Deux jours après des attaques anti-chiites meurtrières, au moins 32 personnes ont été tuées dans de nouvelles violences confessionnelles hier, dans le nord-ouest du Pakistan, pays majoritairement sunnite.
Depuis l’été, le conflit entre sunnites et chiites à Kourram, un district de la province de Khyber-Pakhtunkhwa frontalière de l’Afghanistan, a fait environ 150 morts, selon des sources concordantes, les hostilités reprenant à chaque fois malgré des trêves décrétées par des conseils tribaux (jirgas). Ces violences où s’entremêlent des différends tribaux, religieux et fonciers, sont récurrentes au Pakistan, où la minorité chiite se dit victime de longue date de discriminations et d’attaques, notamment à Kourram. Une dizaine d’assaillants avaient tiré, jeudi dernier, à vue sur deux convois transportant des familles chiites sous escorte policière dans cette région montagneuse. Au moins 43 personnes avaient été tuées et «11 blessés» se trouvent toujours dans un état «critique», selon les autorités. Vendredi soir, après une journée de cortèges funéraires sous haute tension à Kourram et de défilés de chiites dénonçant un «bain de sang», «la situation s’est détériorée», a rapporté à l’AFP un haut-gradé de la police sur place.
«Dans la soirée, des chiites en colère ont attaqué le marché de Bagan, principalement tenu par des sunnites», a-t-il affirmé. Et durant trois heures, «les assaillants munis d’armes légères et automatiques et d’obus de mortier ont tiré. Des sunnites ont répliqué». «Il n’y a plus rien qui peut être sauvé à Bagan, ni les magasins ni les maisons», a indiqué Malik Karim, un habitant des environs. Des témoins et des responsables rapportent que les assaillants ont déversé vendredi soir des bidons d’essence sur des échoppes qui ont fini réduites en cendres.
Les violences entre les communautés chiite et sunnite se sont poursuivies dans plusieurs endroits, hier, a annoncé un membre de l’administration locale, sous le couvert de l’anonymat. «Les derniers bilans font état de 32 morts : 14 sunnites et 18 chiites», a-t-il ajouté. Javed Ullah Mehsud, un autre membre de l’administration locale, a indiqué que «des centaines de magasins et de maisons ont été incendiés» dans le secteur du marché Bagan.

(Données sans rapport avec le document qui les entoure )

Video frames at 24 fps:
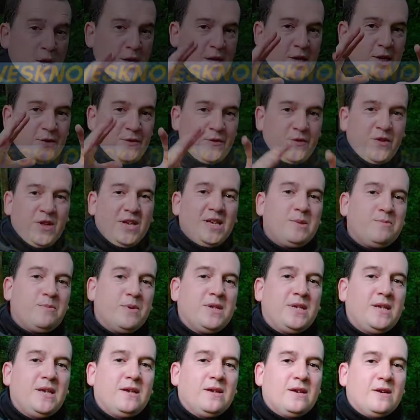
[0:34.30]
In this
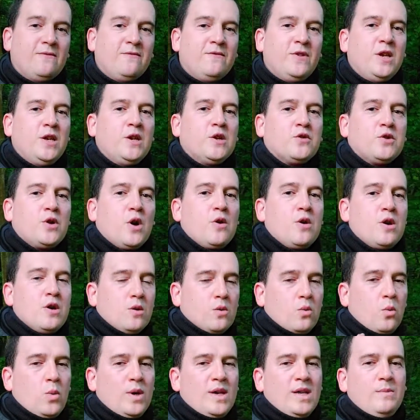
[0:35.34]
particular video though,
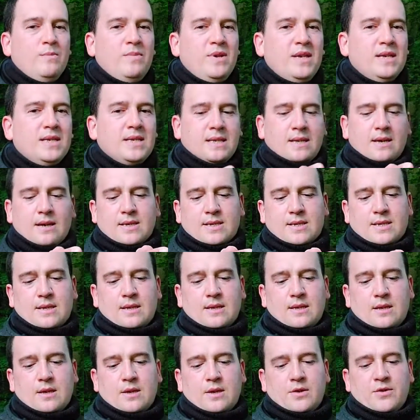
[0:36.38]
we'll be
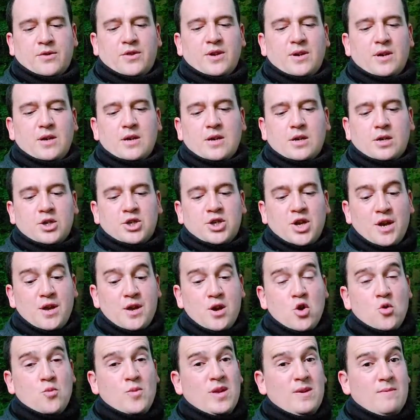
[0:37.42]
discussing the
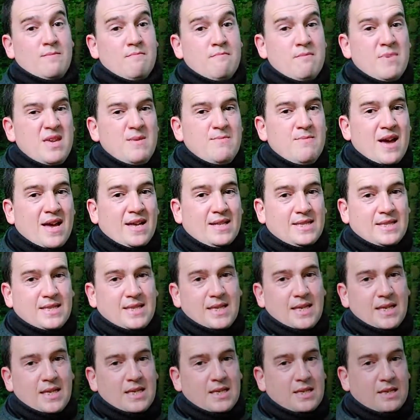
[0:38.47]
Xiaomi Mi Band
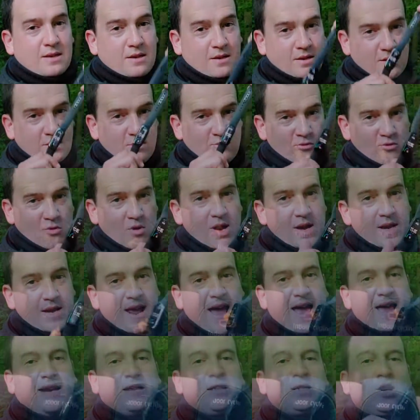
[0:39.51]
6, right,
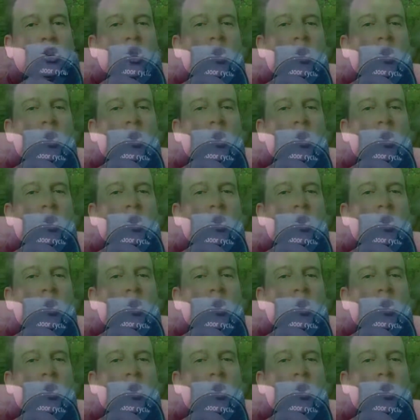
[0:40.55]
and its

«Des efforts sont menés pour ramener la paix. Des forces de sécurité sont déployées et des jirgas sont réunies», a-t-il ajouté. Mais, note un autre responsable, «nous n’avons pas assez de policiers et de personnels administratifs» dans cette ancienne zone tribale, où le gouvernement fédéral et même le gouvernement provincial qui siège à Peshawar peinent à prendre pied. «Nous avons informé le gouvernement provincial que la situation était critique et qu’il fallait que des troupes supplémentaires soient déployées en urgence», a ajouté ce responsable, sous le couvert de l’anonymat. A Kourram, les différends entre tribus d’obédiences différentes portent notamment sur la question des terres dans ce district où les codes d’honneur tribaux sont prégnants et l’emportent souvent sur l’ordre que les forces de sécurité peinent à faire régner.
Vendredi, des milliers d’entre eux avaient manifesté contre les violences confessionnelles, notamment à Parachinar, principale ville du district et bastion chiite. Dans ce district, de juillet à octobre, 79 personnes sont mortes dans des violences entre tribus chiites et sunnites souvent nées de différends pour la terre, selon la Commission pakistanaise des droits humains (HRCP), principale ONG de défense des libertés du pays. La HRCP estime que «la fréquence de tels événements confirme que les gouvernements fédéral et provincial ont échoué à protéger la sécurité des citoyens ordinaires» et surtout à «contrôler la circulation d’armes dans la région». Durant cette semaine, plusieurs attaques ont secoué le nord-ouest montagneux du pays, tuant au moins 20 soldats, tandis que sept policiers ont été enlevés une journée entière.